Here’s what I’m obviously getting at: Dereck Rodríguez is in the running for NL Rookie of the Year, and absolutely no one saw it coming. In February I’m not even sure I knew who Dereck Rodríguez was. Admittedly that was before I started writing for this site, and therefore before Tank from The Matrix installed the discs with all the Giants history and information into my brain, but still.
I don’t think many people expected Rodriguez to play this season, let alone enter the Rookie of the Year discussion, but here we are, and it’s beautiful. It’s the type of unexpected development that makes baseball so fun, even when a team hovers around .500 like a frat boy hovers around a keg of horrendous beer.
The case for Rodríguez
The beauty of Rodríguez’s season is that, despite his success, he hasn’t been insanely lucky. Sure, he’ll regress a bit as some things normalize - he is, sadly, not one of the five best pitchers in the National League - but it’s not like the guy is walking five batters for every nine innings and magically suppressing a sky-high FIP.

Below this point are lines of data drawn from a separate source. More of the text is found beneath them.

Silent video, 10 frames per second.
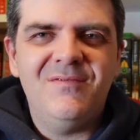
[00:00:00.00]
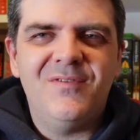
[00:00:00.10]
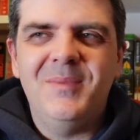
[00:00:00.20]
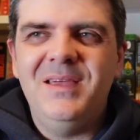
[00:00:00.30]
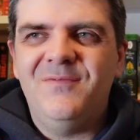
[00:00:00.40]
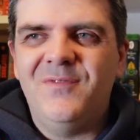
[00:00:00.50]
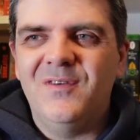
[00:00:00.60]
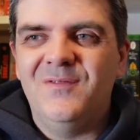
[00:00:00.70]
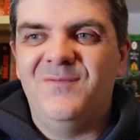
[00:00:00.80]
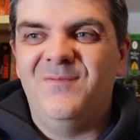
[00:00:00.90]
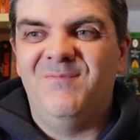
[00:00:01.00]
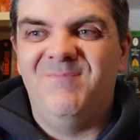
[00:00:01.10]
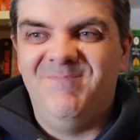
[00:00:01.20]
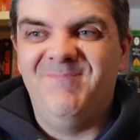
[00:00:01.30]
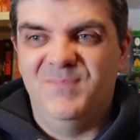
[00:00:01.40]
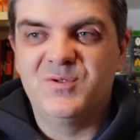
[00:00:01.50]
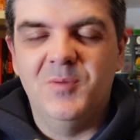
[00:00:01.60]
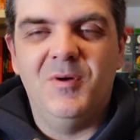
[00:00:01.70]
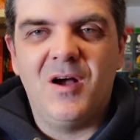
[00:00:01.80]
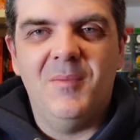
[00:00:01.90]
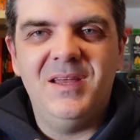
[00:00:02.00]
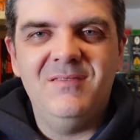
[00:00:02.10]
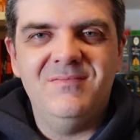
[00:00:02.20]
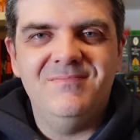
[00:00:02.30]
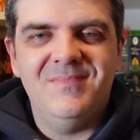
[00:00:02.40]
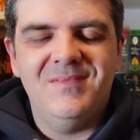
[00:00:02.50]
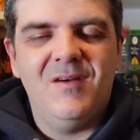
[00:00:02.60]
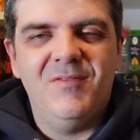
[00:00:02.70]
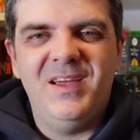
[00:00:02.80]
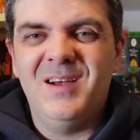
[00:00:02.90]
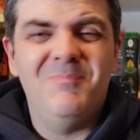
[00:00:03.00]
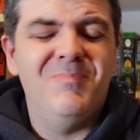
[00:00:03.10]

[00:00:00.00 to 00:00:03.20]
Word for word: for me for screwball comedy of the year.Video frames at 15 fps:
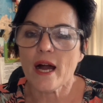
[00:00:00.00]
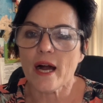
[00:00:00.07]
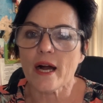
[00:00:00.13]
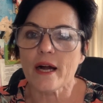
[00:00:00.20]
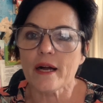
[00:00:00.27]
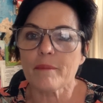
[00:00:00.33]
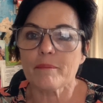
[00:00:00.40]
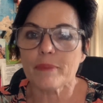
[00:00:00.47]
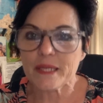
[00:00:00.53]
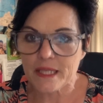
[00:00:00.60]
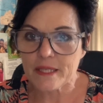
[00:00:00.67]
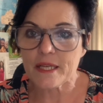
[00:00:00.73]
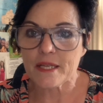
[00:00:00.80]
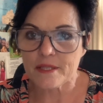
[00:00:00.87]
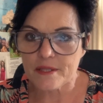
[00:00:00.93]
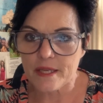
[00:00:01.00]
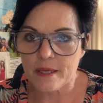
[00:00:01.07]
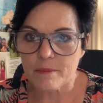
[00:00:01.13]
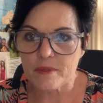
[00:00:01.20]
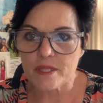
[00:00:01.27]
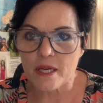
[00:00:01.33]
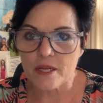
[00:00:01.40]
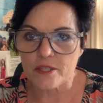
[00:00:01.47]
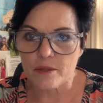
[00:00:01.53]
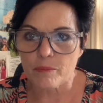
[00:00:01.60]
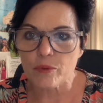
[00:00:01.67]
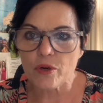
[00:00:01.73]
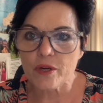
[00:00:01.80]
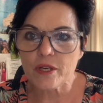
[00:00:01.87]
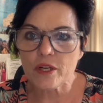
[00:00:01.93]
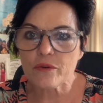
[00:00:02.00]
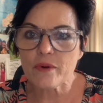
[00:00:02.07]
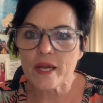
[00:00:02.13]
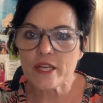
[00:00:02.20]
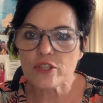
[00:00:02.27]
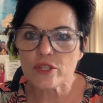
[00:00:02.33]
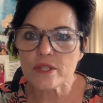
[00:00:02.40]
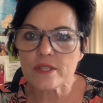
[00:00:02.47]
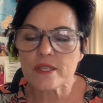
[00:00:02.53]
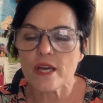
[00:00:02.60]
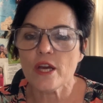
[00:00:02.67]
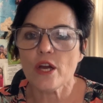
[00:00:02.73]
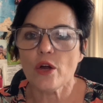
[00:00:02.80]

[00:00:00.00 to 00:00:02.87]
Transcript: But it is the Imsyser product ranges.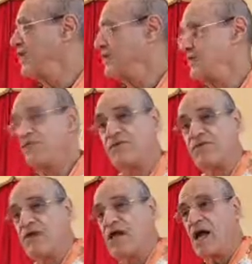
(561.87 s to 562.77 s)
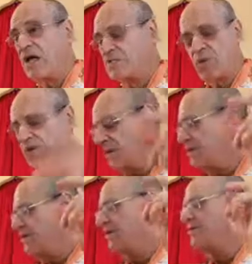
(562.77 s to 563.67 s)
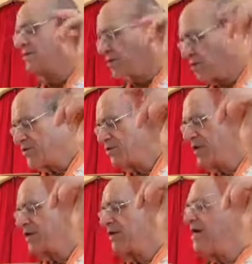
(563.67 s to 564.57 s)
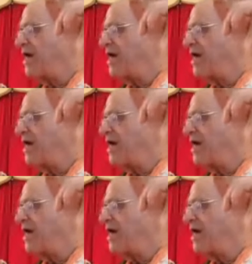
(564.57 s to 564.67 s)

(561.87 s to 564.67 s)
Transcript: And I'm twirling the lotus flower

His ERA of 2.25 is suppressing his FIP a little, but, given that the latter figure is 3.08, he’s still doing darn well. His 7.31 strikeouts per nine innings is not going to set any records, but is balanced out by 2.14 walks per nine, and a 40.4% ground ball rate.
There are plenty of reasons to think that Rodríguez is going to tail off dramatically, but his performance hasn’t been Jarrett Parker’s three-dinger day in Oakland a few years back. This isn’t a mini hot stretch aided by a good performance or two; Rodriguez has genuinely pitched brilliantly over a significant stretch.
And yet . . .
Rodríguez isn’t going to win the Rookie of the Year. He’s just not. Look at the NL leaderboard in rookie WAR, per Fangraphs:
1. Juan Soto - 2.6
2. Harrison Bader - 2.3
3. Brian Anderson - 2.2
4. Ronald Acuña - 2.0
5. Dereck Rodríguez - 1.8
That’s a pretty tightly packed race, though you can remove Anderson, who, unlike the other four names, has actually played something approximating a full season.

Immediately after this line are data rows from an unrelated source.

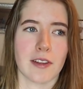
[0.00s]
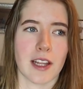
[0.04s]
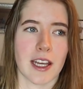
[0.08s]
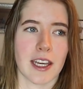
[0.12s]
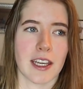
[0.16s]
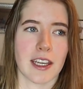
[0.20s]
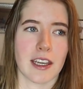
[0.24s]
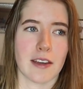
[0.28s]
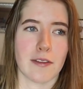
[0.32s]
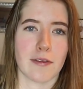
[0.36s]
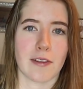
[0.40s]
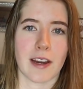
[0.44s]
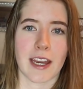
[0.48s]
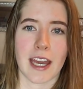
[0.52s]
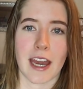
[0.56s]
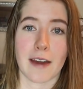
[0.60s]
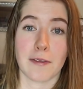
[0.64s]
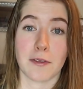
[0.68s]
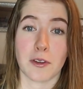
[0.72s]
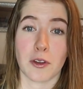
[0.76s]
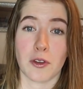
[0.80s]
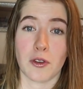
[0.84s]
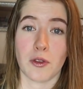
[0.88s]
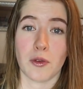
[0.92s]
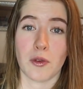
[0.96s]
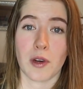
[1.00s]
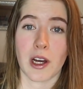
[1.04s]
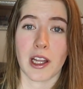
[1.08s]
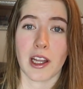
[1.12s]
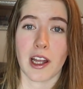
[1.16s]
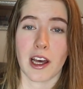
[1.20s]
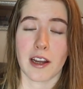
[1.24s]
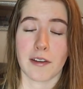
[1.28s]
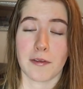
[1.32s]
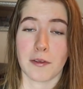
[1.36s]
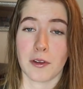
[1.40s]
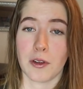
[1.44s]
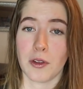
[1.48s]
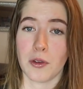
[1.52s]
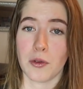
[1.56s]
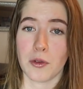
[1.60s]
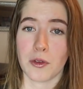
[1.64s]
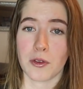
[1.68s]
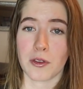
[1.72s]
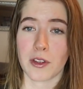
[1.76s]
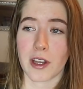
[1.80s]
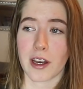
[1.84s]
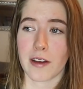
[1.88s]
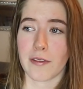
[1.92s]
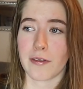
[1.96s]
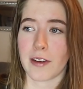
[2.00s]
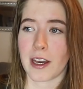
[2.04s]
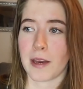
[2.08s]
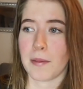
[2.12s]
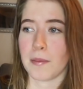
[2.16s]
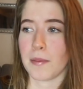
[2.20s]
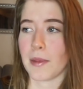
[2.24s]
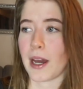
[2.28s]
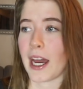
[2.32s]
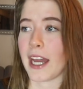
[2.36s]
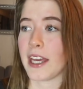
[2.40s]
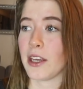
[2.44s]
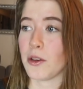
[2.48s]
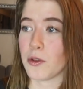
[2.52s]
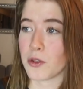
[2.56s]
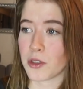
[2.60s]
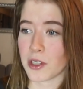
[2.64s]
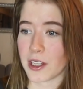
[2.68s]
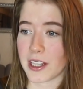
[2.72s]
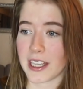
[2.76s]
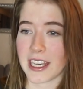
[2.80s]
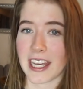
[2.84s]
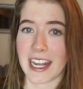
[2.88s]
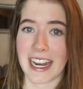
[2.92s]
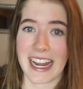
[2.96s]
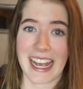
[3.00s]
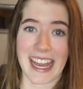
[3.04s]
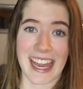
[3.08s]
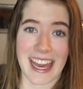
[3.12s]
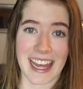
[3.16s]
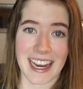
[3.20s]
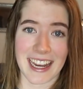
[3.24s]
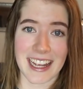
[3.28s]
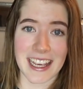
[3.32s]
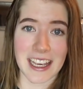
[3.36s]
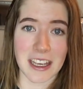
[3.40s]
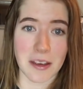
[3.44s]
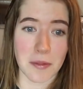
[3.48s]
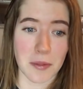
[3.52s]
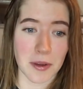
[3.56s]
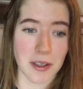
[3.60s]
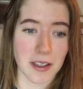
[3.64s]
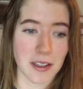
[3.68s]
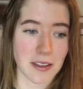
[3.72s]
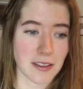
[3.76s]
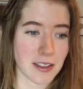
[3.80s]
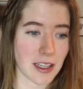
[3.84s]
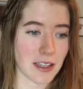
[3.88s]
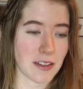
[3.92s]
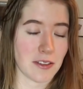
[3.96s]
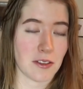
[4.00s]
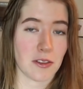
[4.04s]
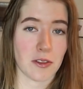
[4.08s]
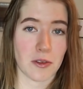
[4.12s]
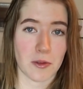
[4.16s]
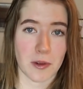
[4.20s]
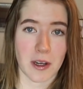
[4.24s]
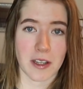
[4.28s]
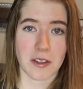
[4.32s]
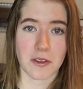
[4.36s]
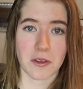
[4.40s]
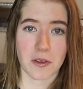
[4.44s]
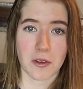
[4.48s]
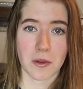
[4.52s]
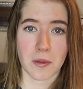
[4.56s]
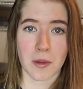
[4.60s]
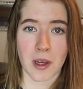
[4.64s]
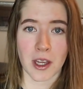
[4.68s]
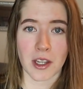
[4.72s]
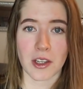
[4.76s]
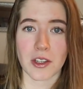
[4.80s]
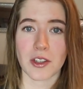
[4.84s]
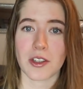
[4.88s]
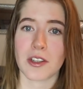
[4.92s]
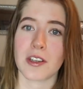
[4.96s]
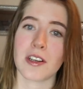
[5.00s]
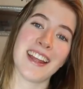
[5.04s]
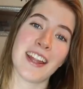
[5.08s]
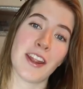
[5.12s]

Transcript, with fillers: Like if I have to do a lot of new stuff, I usually get a headache because I stress too much.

It’s nearly impossible to imagine someone other than Soto or Acuña winning the award. They’re putting up huge numbers on good teams, and come with big name prospect pedigree. Those things matter. And, let’s be honest, it’s hard to beat a .968 OPS in an awards race, which is what Soto is sporting.
So Rodríguez won’t win Rookie of the Year, but you can bet he’ll get a lot of votes. And he should get a lot of votes. It wouldn’t be shocking to see him finish third or fourth in the totals, and really, could anyone have seen that coming?